Data for this exercise below:
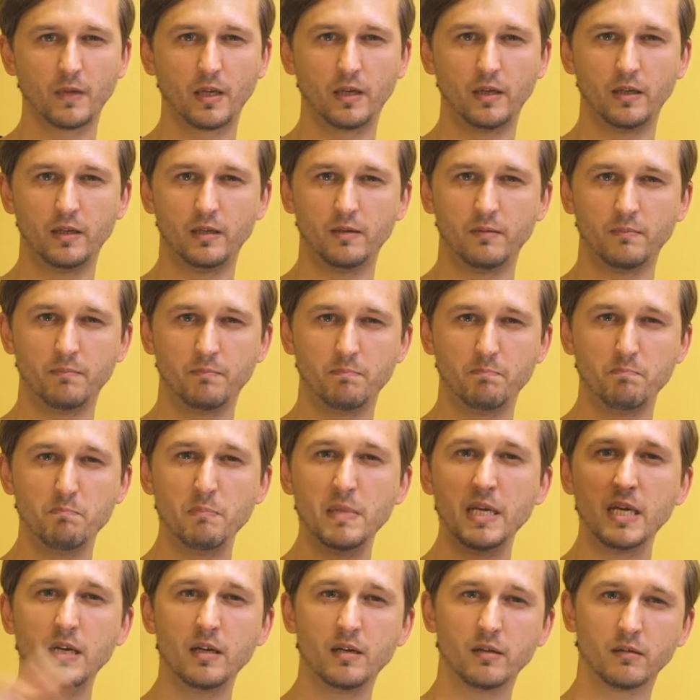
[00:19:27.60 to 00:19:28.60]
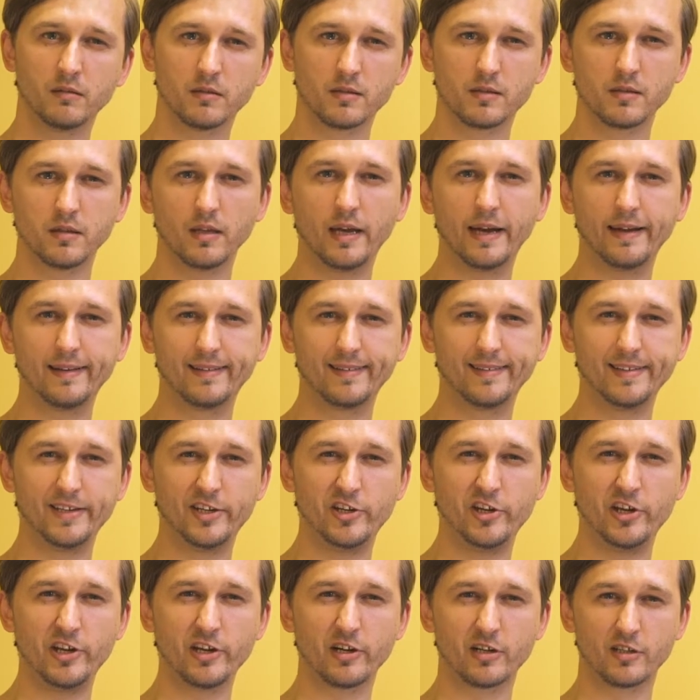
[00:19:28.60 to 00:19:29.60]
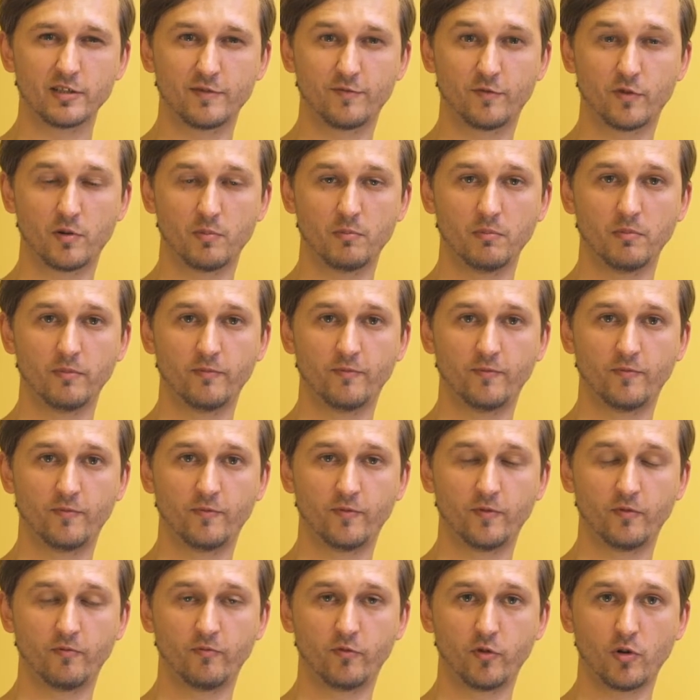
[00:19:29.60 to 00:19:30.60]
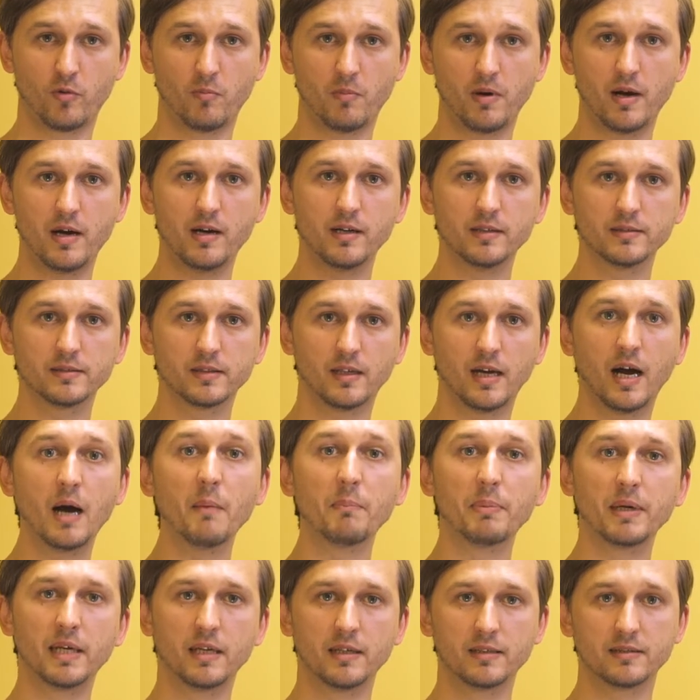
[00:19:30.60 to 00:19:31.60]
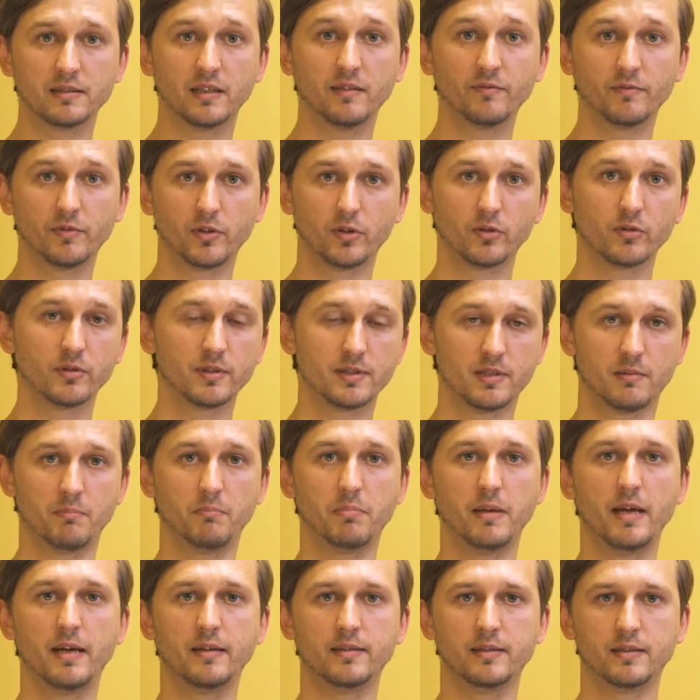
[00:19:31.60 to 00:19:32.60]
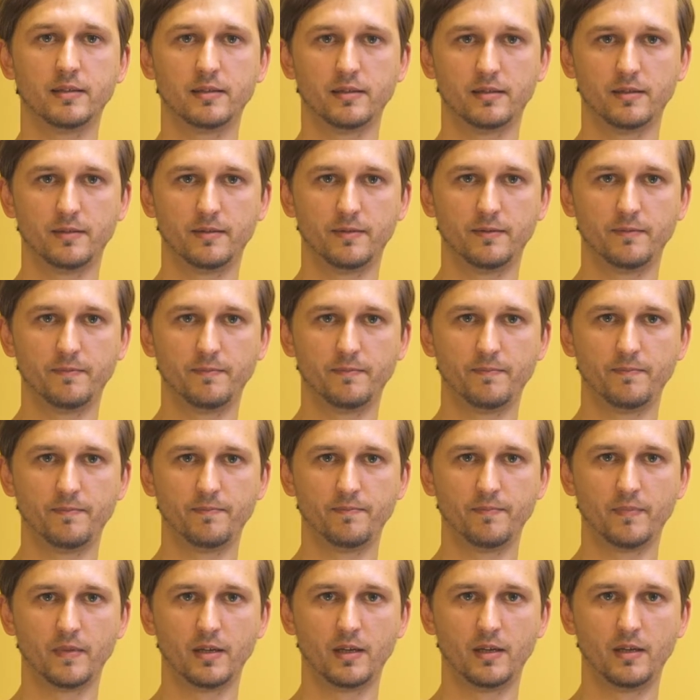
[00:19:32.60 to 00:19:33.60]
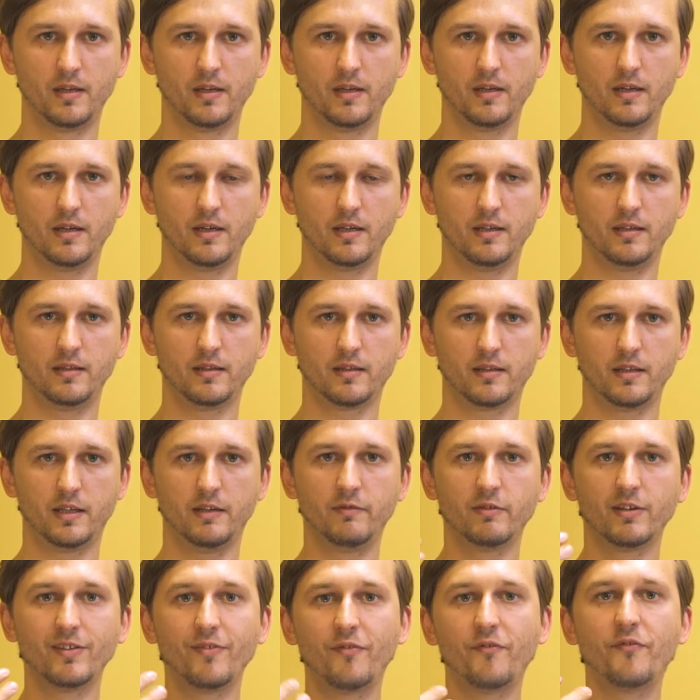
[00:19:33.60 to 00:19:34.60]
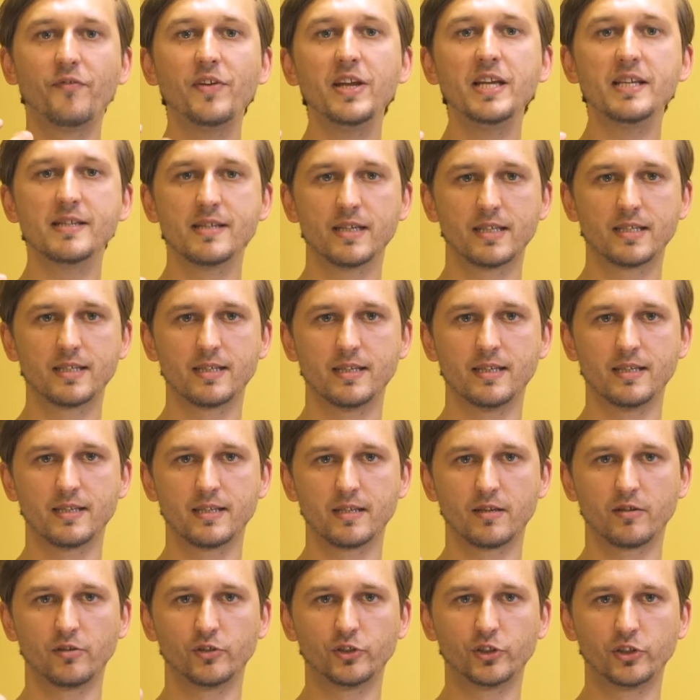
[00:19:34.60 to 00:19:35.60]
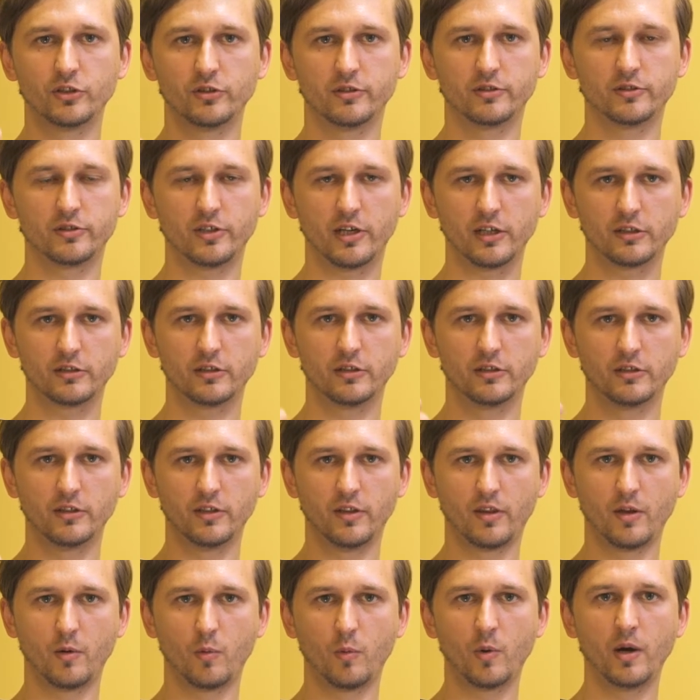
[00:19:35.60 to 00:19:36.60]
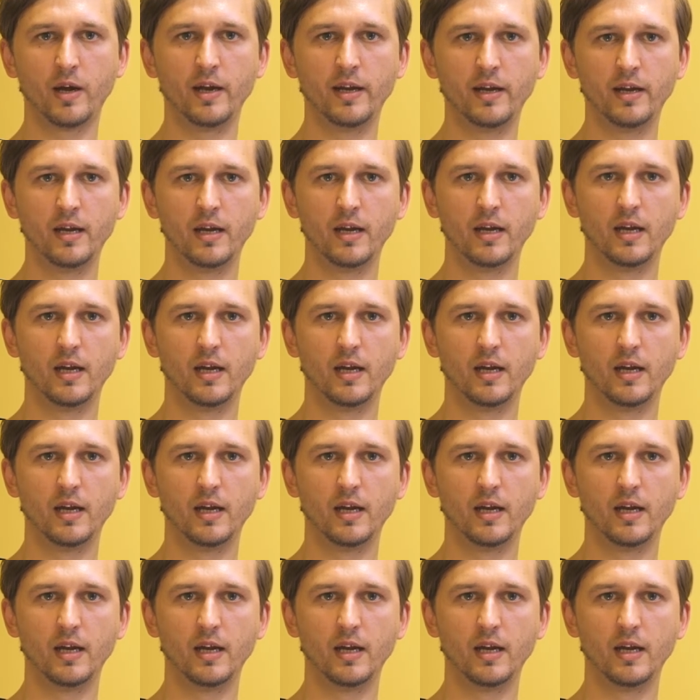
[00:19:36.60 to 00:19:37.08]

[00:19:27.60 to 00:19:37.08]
in millions light years from us, happening something on some planet. And even physics is constructed in the way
End of Data for this exercise.
Aim of the task - Once the pictures are removed, output the entries above exactly as given.

Response to the task -
[00:19:27.60 to 00:19:28.60]
[00:19:28.60 to 00:19:29.60]
[00:19:29.60 to 00:19:30.60]
[00:19:30.60 to 00:19:31.60]
[00:19:31.60 to 00:19:32.60]
[00:19:32.60 to 00:19:33.60]
[00:19:33.60 to 00:19:34.60]
[00:19:34.60 to 00:19:35.60]
[00:19:35.60 to 00:19:36.60]
[00:19:36.60 to 00:19:37.08]

[00:19:27.60 to 00:19:37.08]
in millions light years from us, happening something on some planet. And even physics is constructed in the way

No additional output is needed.